А уж потом запел, зачастил:

– Господь наш… Иже еси на Небеси… Да святится имя Твое… Да приидет Царствие Твое… да будет воля Твоя… – и далее по тексту.

Получилось вроде неплохо, даже несмотря на отсутствие певчих.

Теперь надо было дать наставление молодым. И откуда что взялось? Он прямо разливался соловьем:

– Холостяцкая жизнь скучная, тоскливая. А сейчас у вас начнется жизнь новая, наполненная радостями. – В воображении Казакова даже пробежали картины тех радостей, что ожидают их. – …Поэтому в их предвкушении вам дается по три глотка вина из Каны Галилейской…

И снова пономарь – молодец, что бы он делал без него? – оказался рядом с серебристым сосудом на блюде. И отец Анатолий по очереди поднес насыщенное алое вино к розовым губам невесты и жениха.

Ну, а дальше – дело техники. Соединил руки молодых, наложил на них сверху свой омофор. И повел их три раза вокруг аналоя, где лежит Евангелие. Провел. Предложил поцеловаться.

Провел. Предложил поцеловаться.

И снова дал наставление о том, что предстоит им наиважнейшее дело в жизни. Но тут он говорил и чувствовал какую-то неискренность в своих словах. А почему? Да потому, что сам этого не испытал.

«Вот тут как раз священник и незаменим, – думал он, произнося свою речь. – А монах – он фальшивит».

Но все-таки закончил более-менее:

– Дорогие Роман и Дарья, я уже представляю вас на столетнем юбилее вашей свадьбы. Как стоите вы перед Богом и людьми в славе и величии. А вокруг вас – ваши дети, внуки, правнуки. И, как сказано в Писании о Давиде, сыновья его, как рассыпанные масличные семена, дали многочисленные всходы. Так и любовь ваша должна дать эти всходы. Чтобы смогли вы сказать себе в конце жизни: «Я не прервал великую цепь любви, цепь жизни». И умудренные и рассудительные, вы могли бы узреть свою молодую поросль.

Дарья! Береги своего мужа! Если его счастье станет смыслом твоей жизни – ты будешь счастлива всю жизнь! Умейте прощать. Ибо семейная жизнь – это терпение, терпение и еще раз терпение.

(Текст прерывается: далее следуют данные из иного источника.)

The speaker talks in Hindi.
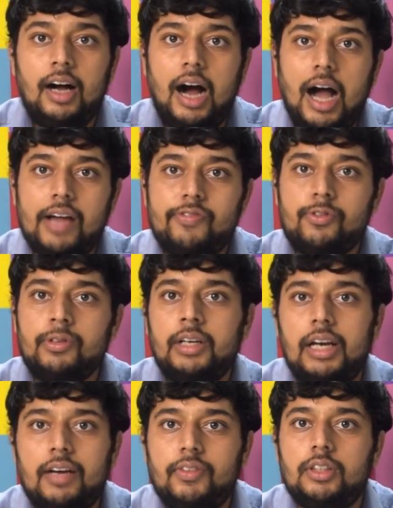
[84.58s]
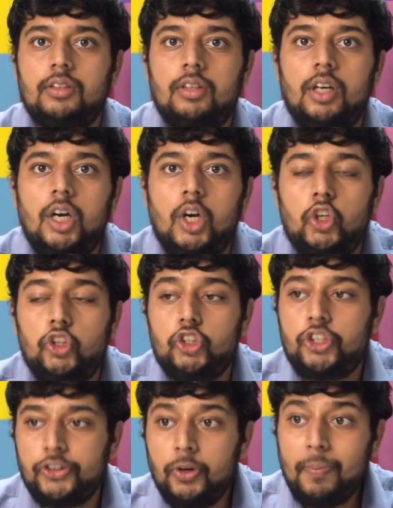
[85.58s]
आईफोन 11 तो
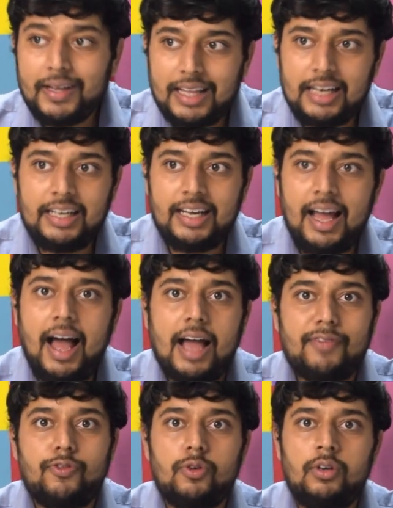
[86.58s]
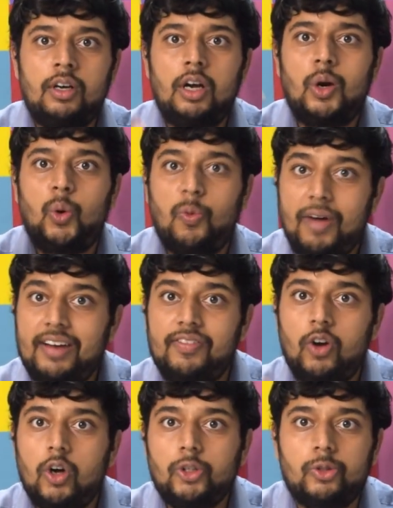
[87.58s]
जिनको पता नहीं है आईफोन ट्वेल्व
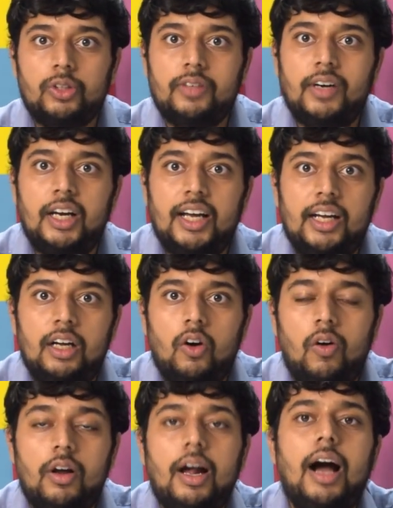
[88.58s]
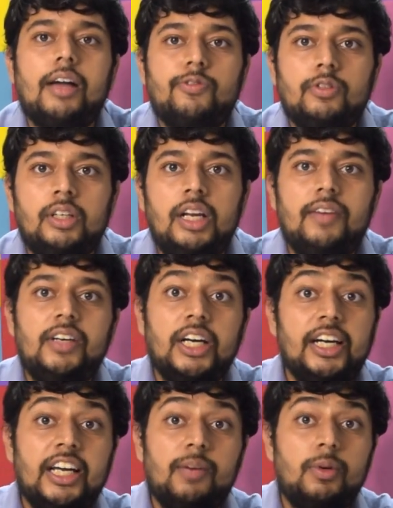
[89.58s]
लॉन्च होने वाला है और आईफोन 11
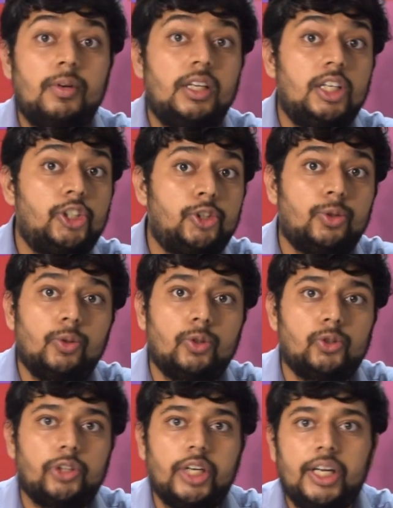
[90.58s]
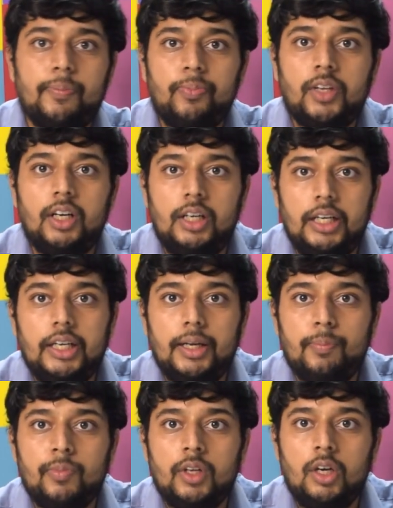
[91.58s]
इंडिया में बनना शुरू हो चुका है ठीक
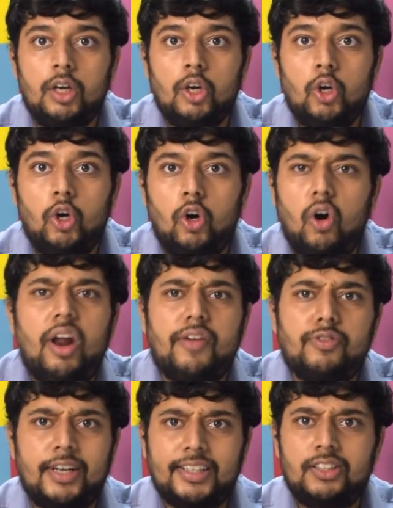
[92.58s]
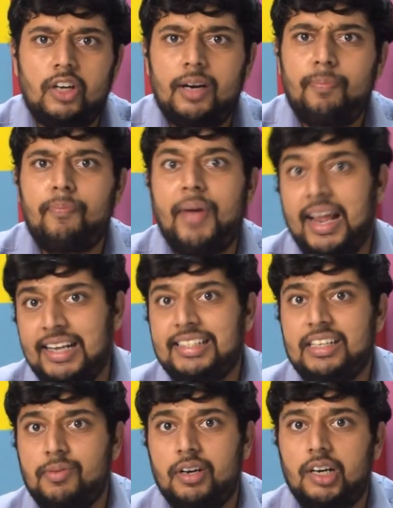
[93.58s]
है और आईफोन एक्स पहले
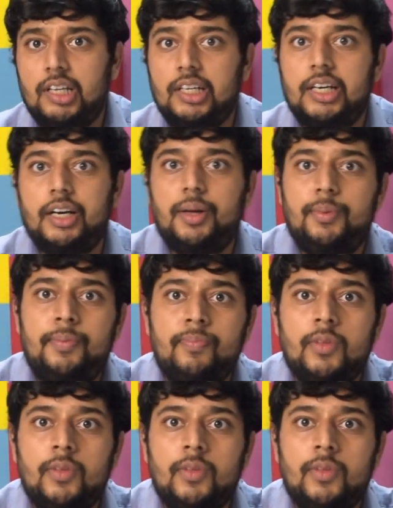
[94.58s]
से ही बन रहा था इंडिया में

В заключение отец Анатолий дал в руки молодым два образа. И сказал сопровождавшей троице:

– Подойдите, поздравьте молодых!

Тоже поцеловал их, приобнял. Поздравил.

А у самого на душе и радость, и где-то на донышке маленькая горчинка. Потому что нет у него этих самых молодых побегов, которые остаются от нас на земле.

«Жил. Любил. А следа не оставил», – думал он о своем, разоблачаясь из парадного одеяния.

После ухода молодых они с Прохором погасили в храме свечи. Разложили по местам, сундучкам и коробкам венчальный реквизит. И разошлись по своим домам, где никто не ждет их. Не встретит ни ласковым словом, ни ворчливой бранью. Одинокие и бесприютные. Одно слово – бобыли.

V

«Утро начинается с рассвета. Здравствуй, необъятная страна. У монаха есть своя планета – это…» – отец Анатолий мысленно проговорил переделанный на свой лад любимый куплет из советской песни, вертевшейся у него на языке. Но сегодня так и не нашел более подходящего окончания его, чем «… это душ народных целина».